Harald Hauke, Vorstandssprecher der ARA AG, teilt mit uns in diesem Interview interessante Informationen zum Thema Abfallmanagement. Spannende Zahlen und Fakten, die neuesten Innovationen sowie die Herausforderungen in dem Bereich besprechen Dr. Markus Hengstschläger und Harald Hauke in unserem 30-minütigen Interview. 


  • By Markus Hengstschläger
  • Nachhaltigkeit

Dr. Markus Hengstschläger befragt in unserem Interview Harald Hauke, Vorstandssprecher der Altstoff Recycling Austria AG, über die Entwicklungen im Abfallmanagement, Kreislaufwirtschaft, Stoffstrommanagement und vielen weiteren Themen. Seit Herbst 2022 ist Hauke nun schon als Vorstandssprecher bei der ARA AG tätig und legt einen verstärkten Fokus auf Kundennutzen und Digitalisierung. 

Der Schutz unserer Umwelt und die effiziente Nutzung unserer Ressourcen sind heutzutage von größter Bedeutung. Laut Hauke haben wir es in Österreich bereits geschafft, bei Papier, Glas und Metall die 2030 Recycling-Ziele der EU zu erfüllen bzw. zu übertreffen. Dass Österreich im Bereich der Abfallwirtschaft gut performt, zeigt sich auch durch den Circularity Gap Report. 

Wie funktioniert die Kreislauf-wirtschaft?

Ein wichtiger Bericht, der sogenannte „Circularity Gap Report", zeigt, dass die Welt insgesamt nur zu 7,2 % zirkulär ist. Dabei liegt Österreich mit einem Anteil von 10 % an zirkulären Produkten bereits über dem weltweiten Durchschnitt. Doch was bedeutet eigentlich „zirkulär"?

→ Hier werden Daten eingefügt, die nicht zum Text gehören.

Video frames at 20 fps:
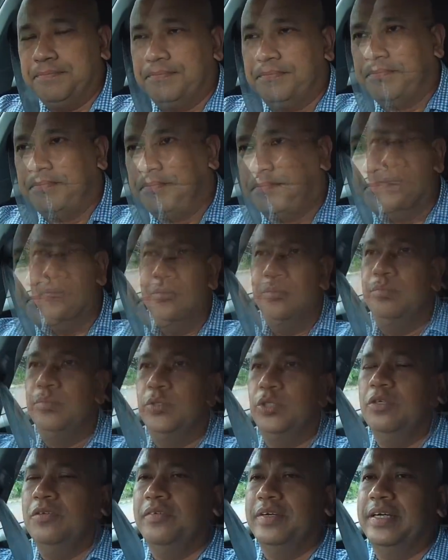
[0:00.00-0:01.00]
Okay,
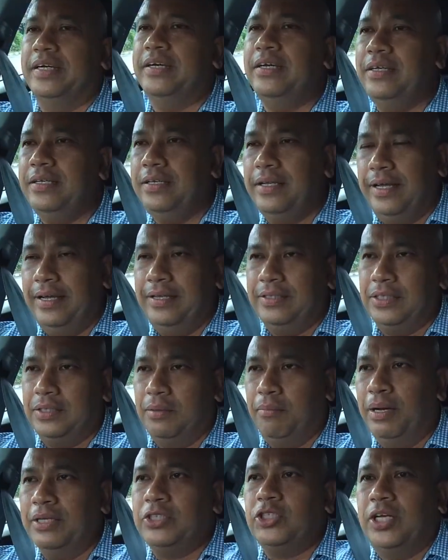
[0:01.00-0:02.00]
so you heard as
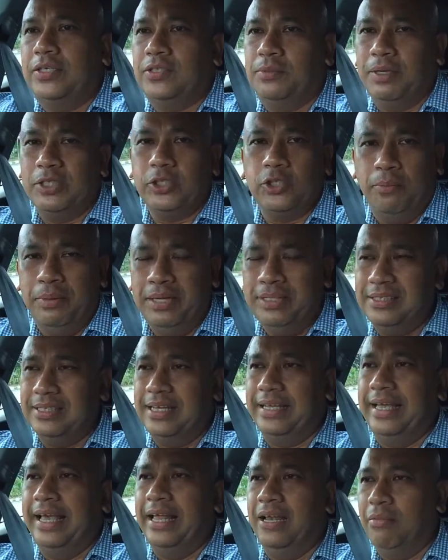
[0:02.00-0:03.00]
much comments as I
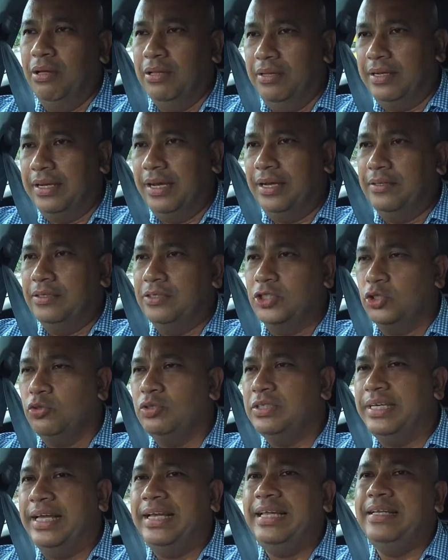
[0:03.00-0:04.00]
can about the car. So
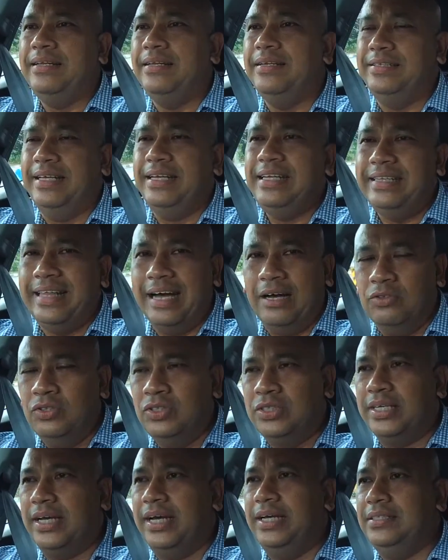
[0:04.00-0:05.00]
is there any
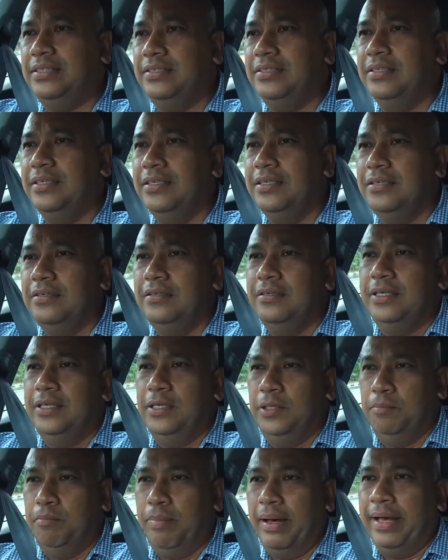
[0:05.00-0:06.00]
downsides
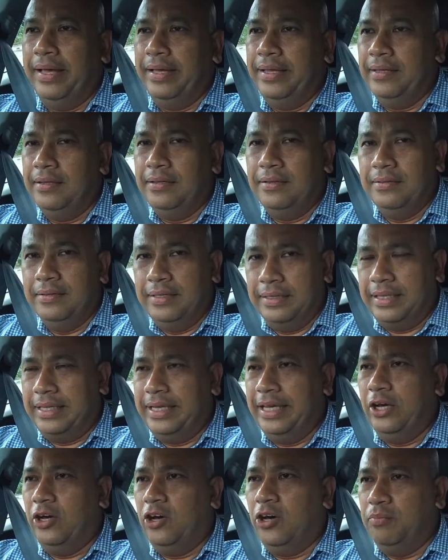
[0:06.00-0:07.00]
in buying the
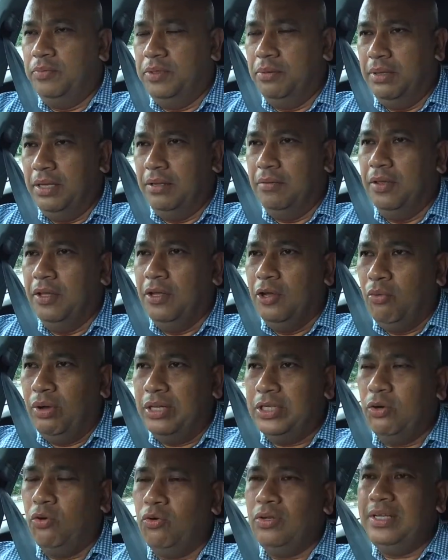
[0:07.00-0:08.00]
Kia Optima? Well,
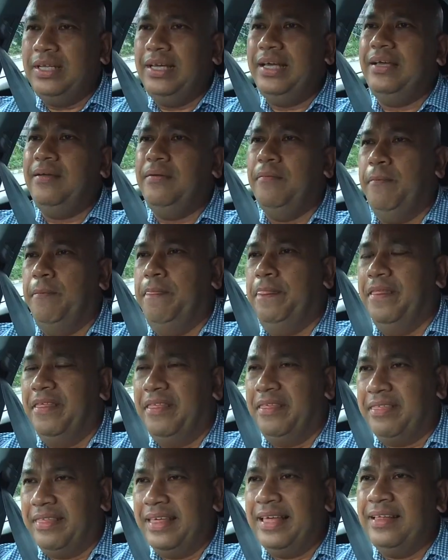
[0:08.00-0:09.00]
the only
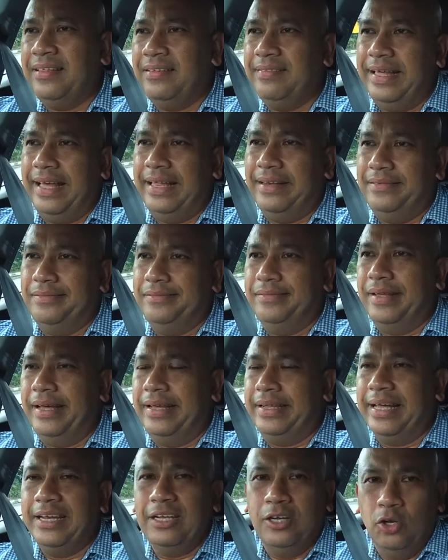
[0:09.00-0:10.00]
thing that I
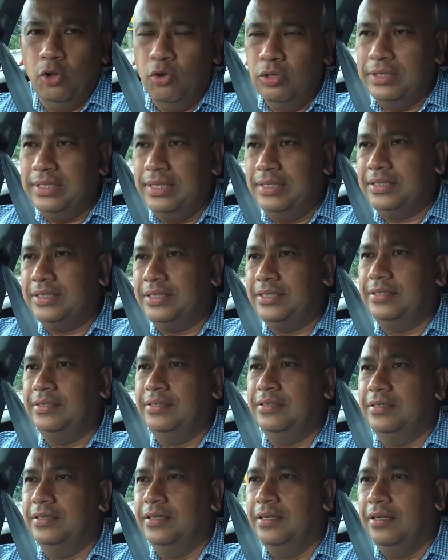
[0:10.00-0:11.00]
kind of noticed
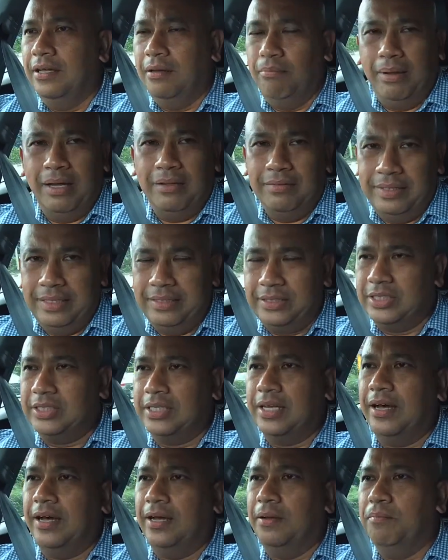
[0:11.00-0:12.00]
about this
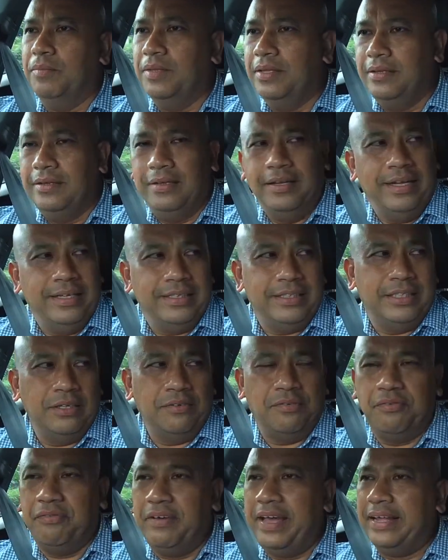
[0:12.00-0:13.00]
car is the
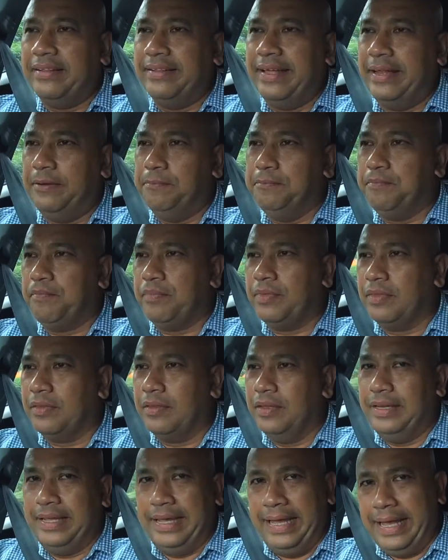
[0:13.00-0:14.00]
fact that
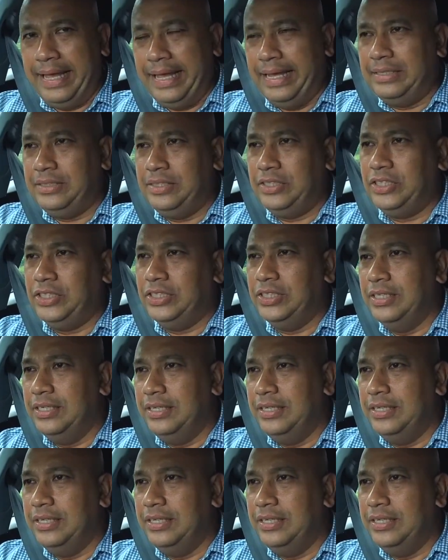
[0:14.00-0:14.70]
it has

Die Idee der Kreislaufwirtschaft besteht darin, Materialien so lange wie möglich im Kreislauf zu halten. Das bedeutet, dass wir versuchen, so viel wie möglich aus einem Produkt herauszuholen, sobald es nicht mehr verwendet wird. Aus diesem Sekundärmaterial kann dann ein neues Produkt hergestellt werden. Dies erfordert bereits beim Produktdesign ein Umdenken, um sicherzustellen, dass die Verpackung oder das Produkt am Ende seines Lebenszyklus gut in den Recyclingprozess zurückgeführt werden kann. Dieses Konzept wird als „Circular Design“ bezeichnet.

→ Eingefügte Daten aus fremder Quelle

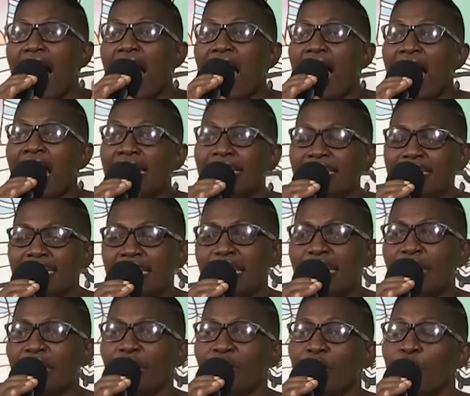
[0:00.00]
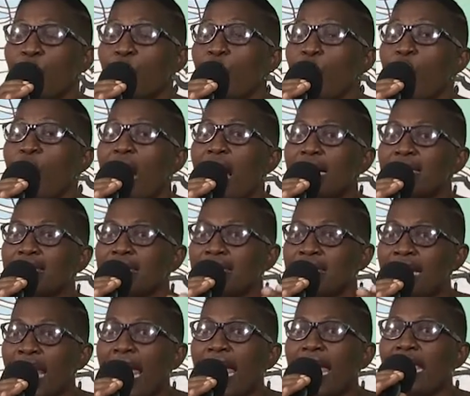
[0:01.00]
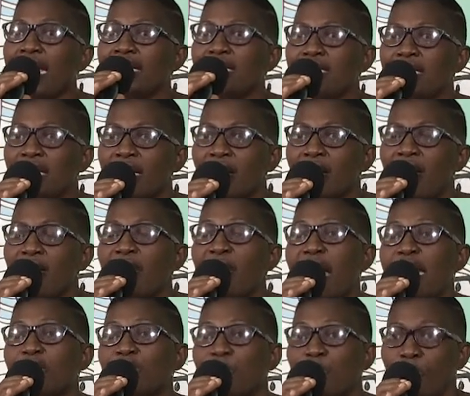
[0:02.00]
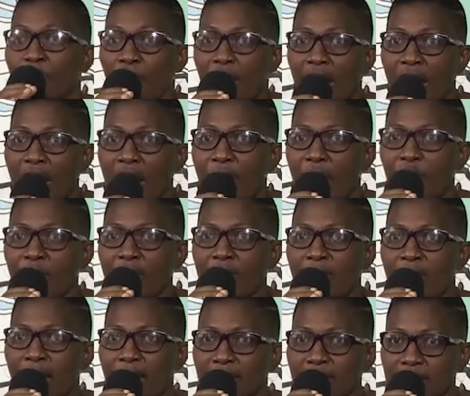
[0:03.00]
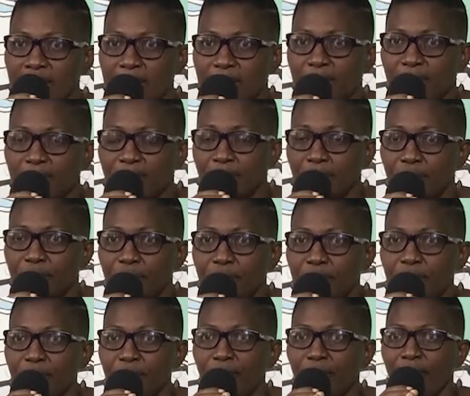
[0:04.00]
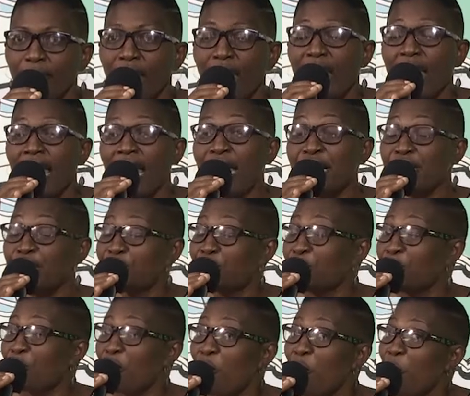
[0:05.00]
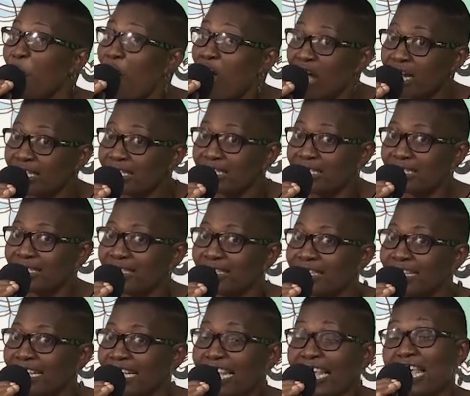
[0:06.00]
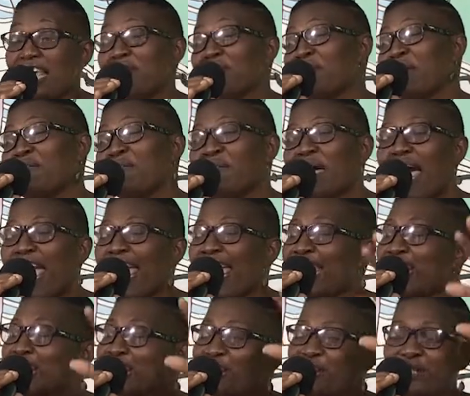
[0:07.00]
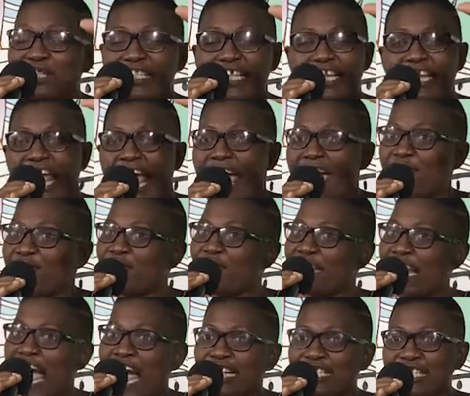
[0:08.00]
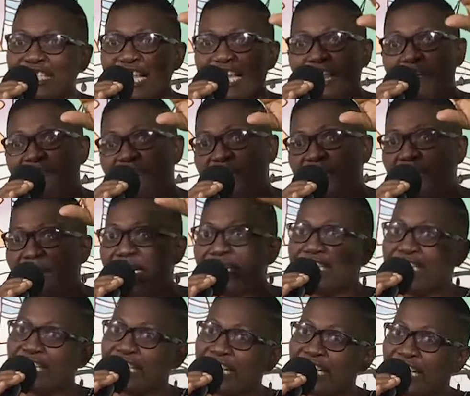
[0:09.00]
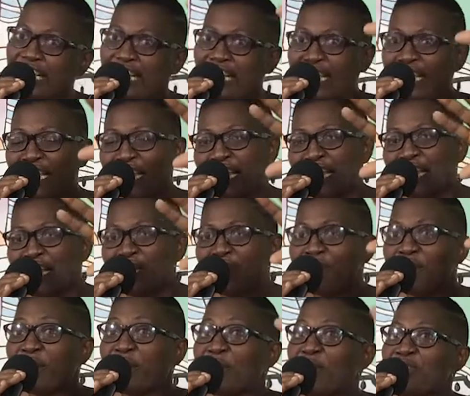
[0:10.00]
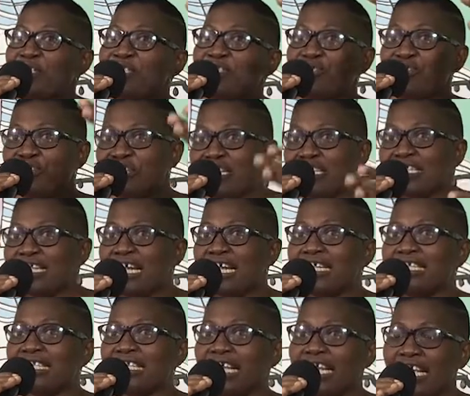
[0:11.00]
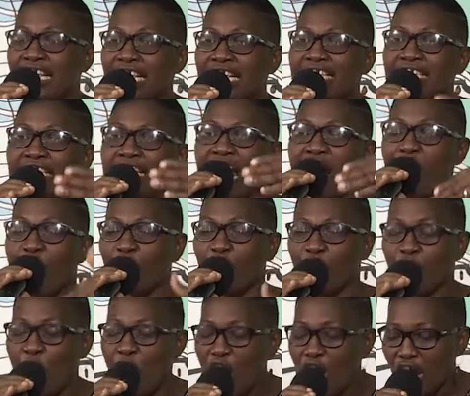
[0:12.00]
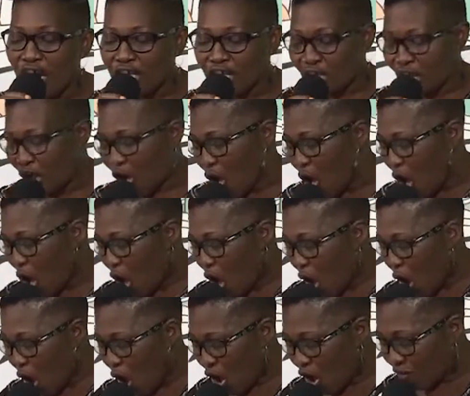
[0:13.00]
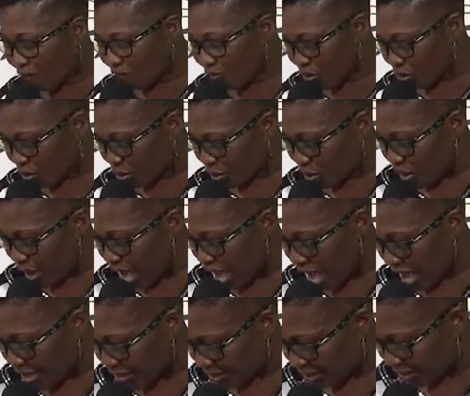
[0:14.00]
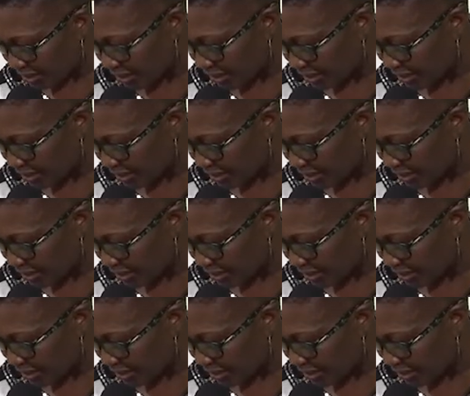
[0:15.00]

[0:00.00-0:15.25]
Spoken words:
auntie, who has said that prayer with us. And you know what? Even the angels in heaven are celebrating because Jesus is now Lord of your heart.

Um Unternehmen bei dem Design der Verpackungen sowie mit hilfreichen Informationen zu unterstützen, stehen ihnen Experten der Altstoff Recycling Austria (ARA) zur Verfügung. Die ARA bewertet den Recyclinggrad von Produkten und gibt wertvolle Einschätzungen ab.

Die 3 Rs der Abfallwirtschaft

Die Abfallpyramide setzt sich aus den 3 Rs zusammen:

  • Reduce (Vermeidung und Reduktion von Abfall)
  • Reuse (Wiederverwendung von Materialien)
  • Recycling

Richtiges Recycling kann eine große Wirkung erzielen. Ein gutes Beispiel dafür ist Glas. Pro 10 % Glasscherben reduziert man den CO2-Footprint um 7 % und spart 2 % an Energie.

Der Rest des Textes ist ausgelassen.